The department conducts research, technological development and innovation in the fields of large-scale algorithms and systems for management, processing and analysis of large and heterogeneous volumes of static and dynamic data. In this context, key research directions include efficient and interactive analysis of Big Data for different application domains, such as Complex Event Processing, the extraction and dynamic update of complex Machine Learning models, and the development of Predictive Analytics models. Issues are also covered including analysis of continuous data streams, platforms and tools for scalable data analytics, algorithms and systems for large-scale supervised and unsupervised Machine Learning, as well as Privacy-Preserving Data Mining.

The department works towards scaling up Data Science and Machine Learning solutions to work on Big Data, extending to new forms of hardware and communications services, and investigating multi-disciplinary approaches across different sectors at larger scale than today.
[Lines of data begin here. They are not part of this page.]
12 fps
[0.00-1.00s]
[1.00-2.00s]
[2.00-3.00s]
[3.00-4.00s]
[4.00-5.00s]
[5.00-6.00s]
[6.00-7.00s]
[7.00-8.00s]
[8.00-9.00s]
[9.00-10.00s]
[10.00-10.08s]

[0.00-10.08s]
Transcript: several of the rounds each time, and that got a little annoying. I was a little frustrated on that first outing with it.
In particular, the department investigates the following directions:

  • Big Data and Data Science. Data Science receives great attention due to the availability of huge volumes of data and the opportunity to mine and extract useful knowledge. The department leverages its significant expertise on Big Data management to solve practical and challenging problems related to Data Science on Big Data. In particular, we investigate how statistical methods of Data Science can be combined with the Big Data need for scaling, particularly for non-conventional data types, like temporal, spatial, graph, stream, and scientific.

  • Data Management for Machine Learning. Machine Learning has made great advances, particularly on non-conventional data modalities relating to language and vision such as text, images, audio and video, which takes up the greatest volume of data being generated. Deep Learning gives the opportunity to not only solve traditional tasks such as making discrete or continuous predictions, but learning compact, powerful representations for the data itself. Such representations can be used for efficient storage and addressing new tasks, such as retrieval, clustering and exploration of data. Despite progress in self-supervised learning in the scale of billions, it remains largely unexplored how to apply such methods on Big Data. We address such challenges by using compact, hierarchical representations of the data and large-scale indexing depending on the modality. One example is continual learning on data streams, where a possible direction is to go beyond the standard class-incremental setting towards instance-incremental, self-supervised learning.
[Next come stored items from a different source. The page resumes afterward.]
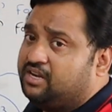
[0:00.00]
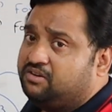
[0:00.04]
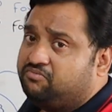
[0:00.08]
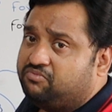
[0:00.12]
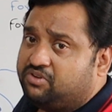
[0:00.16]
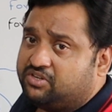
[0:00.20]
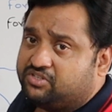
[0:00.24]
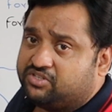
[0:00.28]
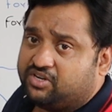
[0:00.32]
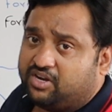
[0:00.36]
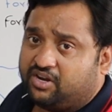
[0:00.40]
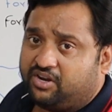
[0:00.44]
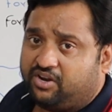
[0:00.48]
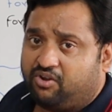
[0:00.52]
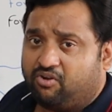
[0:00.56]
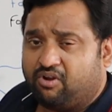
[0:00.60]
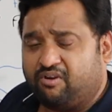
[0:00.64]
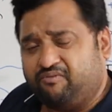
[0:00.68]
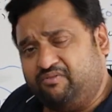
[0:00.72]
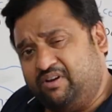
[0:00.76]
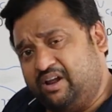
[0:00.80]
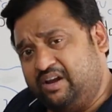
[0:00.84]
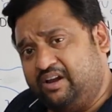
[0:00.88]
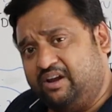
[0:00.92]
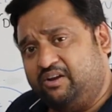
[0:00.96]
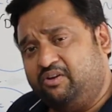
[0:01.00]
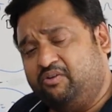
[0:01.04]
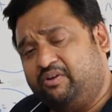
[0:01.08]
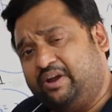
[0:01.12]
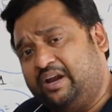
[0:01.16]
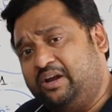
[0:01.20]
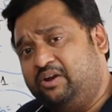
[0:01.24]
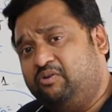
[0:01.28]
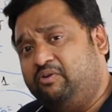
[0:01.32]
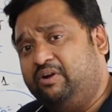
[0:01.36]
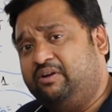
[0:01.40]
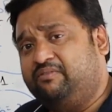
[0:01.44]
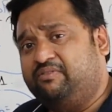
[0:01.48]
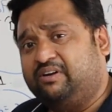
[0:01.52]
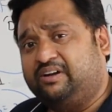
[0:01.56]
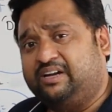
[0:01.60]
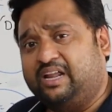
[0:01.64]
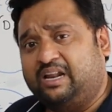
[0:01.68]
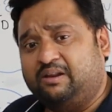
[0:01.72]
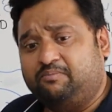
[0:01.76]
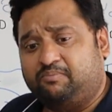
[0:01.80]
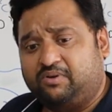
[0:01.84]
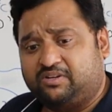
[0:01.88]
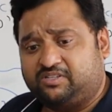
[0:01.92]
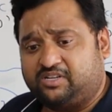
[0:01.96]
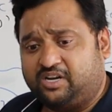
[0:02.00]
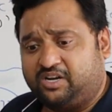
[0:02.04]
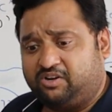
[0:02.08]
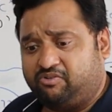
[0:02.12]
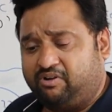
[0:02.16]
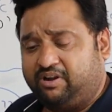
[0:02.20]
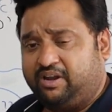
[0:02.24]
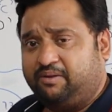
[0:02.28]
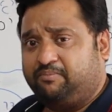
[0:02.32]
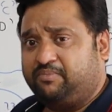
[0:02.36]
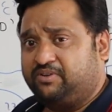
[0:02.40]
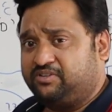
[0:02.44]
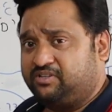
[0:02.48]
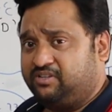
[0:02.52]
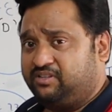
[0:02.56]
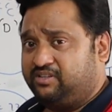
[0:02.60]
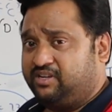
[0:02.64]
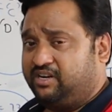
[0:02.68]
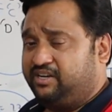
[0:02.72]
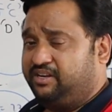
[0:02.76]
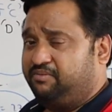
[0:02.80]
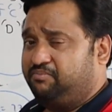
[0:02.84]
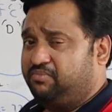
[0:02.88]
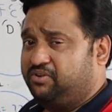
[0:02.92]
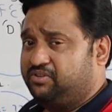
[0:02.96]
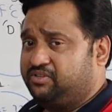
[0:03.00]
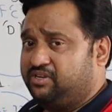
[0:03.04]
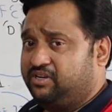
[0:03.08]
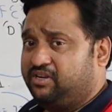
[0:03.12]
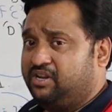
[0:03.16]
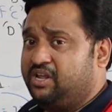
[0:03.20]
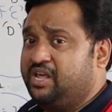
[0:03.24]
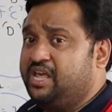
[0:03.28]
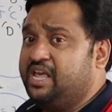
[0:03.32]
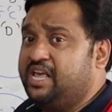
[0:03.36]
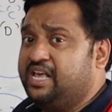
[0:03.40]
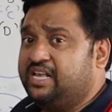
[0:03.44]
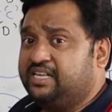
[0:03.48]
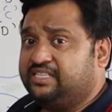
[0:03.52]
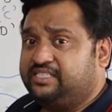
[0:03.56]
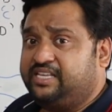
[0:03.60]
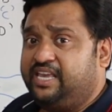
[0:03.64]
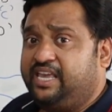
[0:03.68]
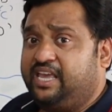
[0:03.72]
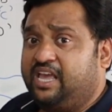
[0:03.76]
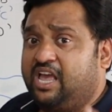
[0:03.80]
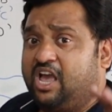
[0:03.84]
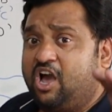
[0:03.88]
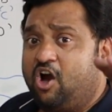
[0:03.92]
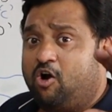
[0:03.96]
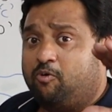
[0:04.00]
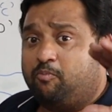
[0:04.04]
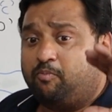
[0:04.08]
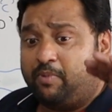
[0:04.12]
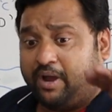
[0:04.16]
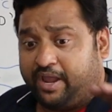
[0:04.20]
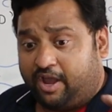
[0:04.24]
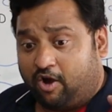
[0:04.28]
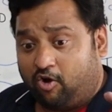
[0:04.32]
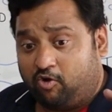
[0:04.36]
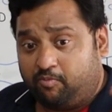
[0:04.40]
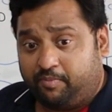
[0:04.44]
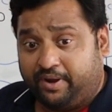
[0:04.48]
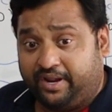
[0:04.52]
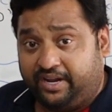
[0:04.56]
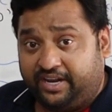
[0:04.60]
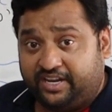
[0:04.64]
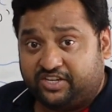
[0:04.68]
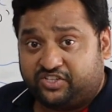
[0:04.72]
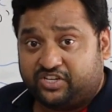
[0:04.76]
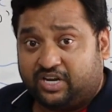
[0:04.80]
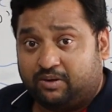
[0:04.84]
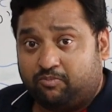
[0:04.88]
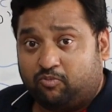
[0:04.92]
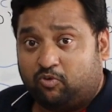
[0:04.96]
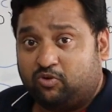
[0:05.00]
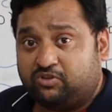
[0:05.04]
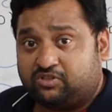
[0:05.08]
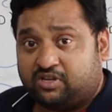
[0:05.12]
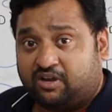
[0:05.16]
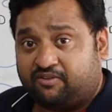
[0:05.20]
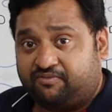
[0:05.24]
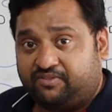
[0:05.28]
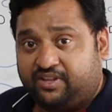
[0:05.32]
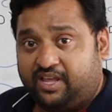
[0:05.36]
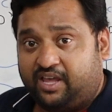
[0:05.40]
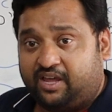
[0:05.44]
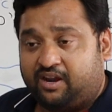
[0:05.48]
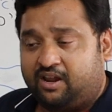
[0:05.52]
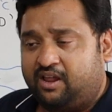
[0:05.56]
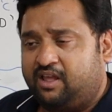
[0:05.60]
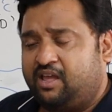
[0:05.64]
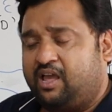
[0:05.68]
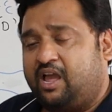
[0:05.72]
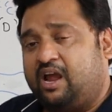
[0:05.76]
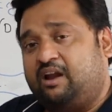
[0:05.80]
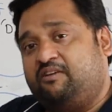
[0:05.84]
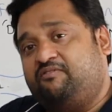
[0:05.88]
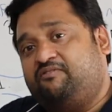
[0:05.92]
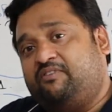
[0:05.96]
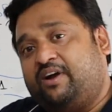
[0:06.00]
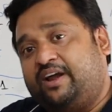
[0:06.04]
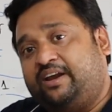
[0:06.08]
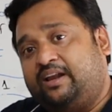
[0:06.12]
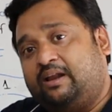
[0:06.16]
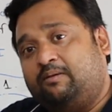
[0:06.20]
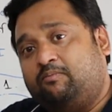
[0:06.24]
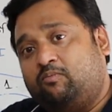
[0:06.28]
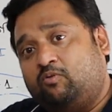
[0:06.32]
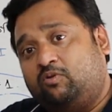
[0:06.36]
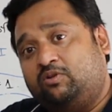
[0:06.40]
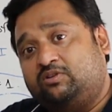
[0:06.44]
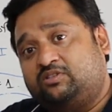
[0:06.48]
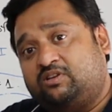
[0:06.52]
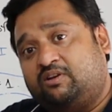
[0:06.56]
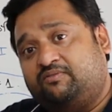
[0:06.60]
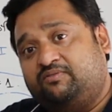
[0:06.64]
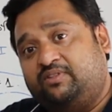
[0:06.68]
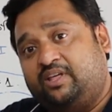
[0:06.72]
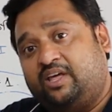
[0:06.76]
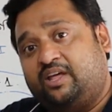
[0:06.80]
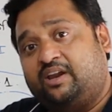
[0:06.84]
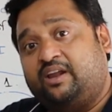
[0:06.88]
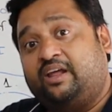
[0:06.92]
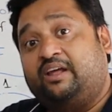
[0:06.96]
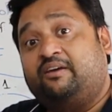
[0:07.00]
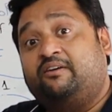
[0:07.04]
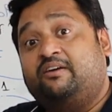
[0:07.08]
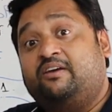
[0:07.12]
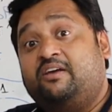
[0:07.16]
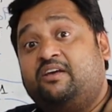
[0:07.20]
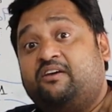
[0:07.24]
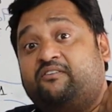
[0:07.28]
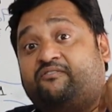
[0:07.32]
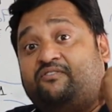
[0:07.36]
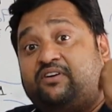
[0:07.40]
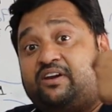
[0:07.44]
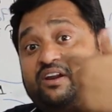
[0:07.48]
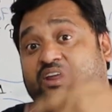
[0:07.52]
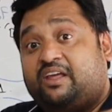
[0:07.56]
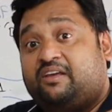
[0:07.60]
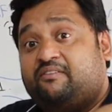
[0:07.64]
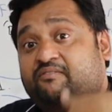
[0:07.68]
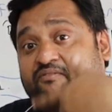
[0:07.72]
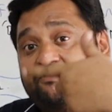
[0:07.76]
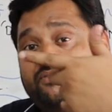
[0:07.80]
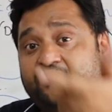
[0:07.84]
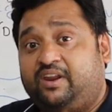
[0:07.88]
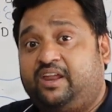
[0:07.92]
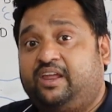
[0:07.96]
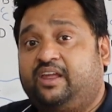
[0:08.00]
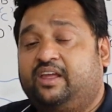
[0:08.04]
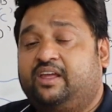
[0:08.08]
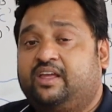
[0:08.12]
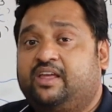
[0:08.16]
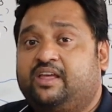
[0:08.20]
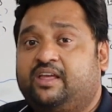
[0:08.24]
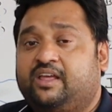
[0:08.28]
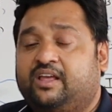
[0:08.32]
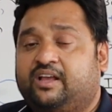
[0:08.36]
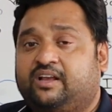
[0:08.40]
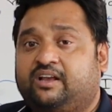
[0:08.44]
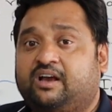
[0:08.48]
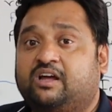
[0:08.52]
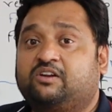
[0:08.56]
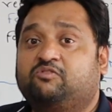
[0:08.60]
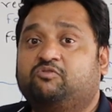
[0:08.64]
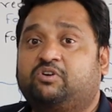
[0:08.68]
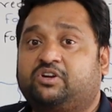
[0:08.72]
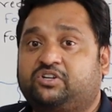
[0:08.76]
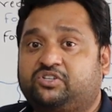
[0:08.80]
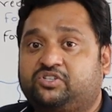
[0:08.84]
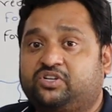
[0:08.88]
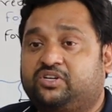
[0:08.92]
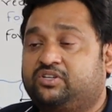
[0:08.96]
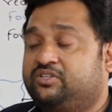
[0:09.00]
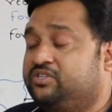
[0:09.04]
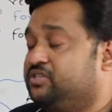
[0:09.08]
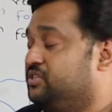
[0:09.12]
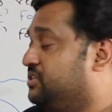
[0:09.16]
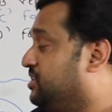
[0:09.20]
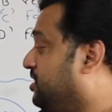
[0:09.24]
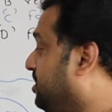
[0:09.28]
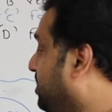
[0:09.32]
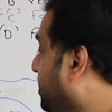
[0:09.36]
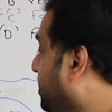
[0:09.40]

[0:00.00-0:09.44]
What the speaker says: conversion, you have done it, you can do it for 10%, 20%, 30%. See how my initial moles are there and final moles are there for every conversions.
  • Machine Learning for Data Management. With the advent of Machine Learning technology and the recent, rapid advances in this area, a new trend has emerged in data management research that explores potential opportunities of enriching the currently programmed heuristics with learned ones, uses dynamic, self-learning approaches to cost modeling, and enriches traditional plan generation strategies using learning to learn from the outcomes of previous planning instances and dramatically reduce search time for future planning. Our work in this area investigates potential applications of Machine Learning to complement or even replace critical data engine components, such as the optimizer or the workload manager. We will also investigate opportunities to extend the technology to cross-platform environments.

  • Application domains across sectors. Data Science is already penetrating all sectors of financial and social activity. Application domains across different sectors may give opportunities for multi-disciplinary research, addressing problems at even larger scale than today. One example is the circular economy: Contrary to the 'take, make, dispose' production model of a linear economy, here resource input, waste, emission, and energy leakage are minimized by narrowing material and energy loops through recycling, reuse, remanufacturing, repair, etc. Such model extends to different sectors including energy, manufacturing, transportation, finance, and the environment. Our aim is to build on state-of-the-art solutions in data science and big data analytics, and provide novel methods to collect, process and analyze data to support such application domains.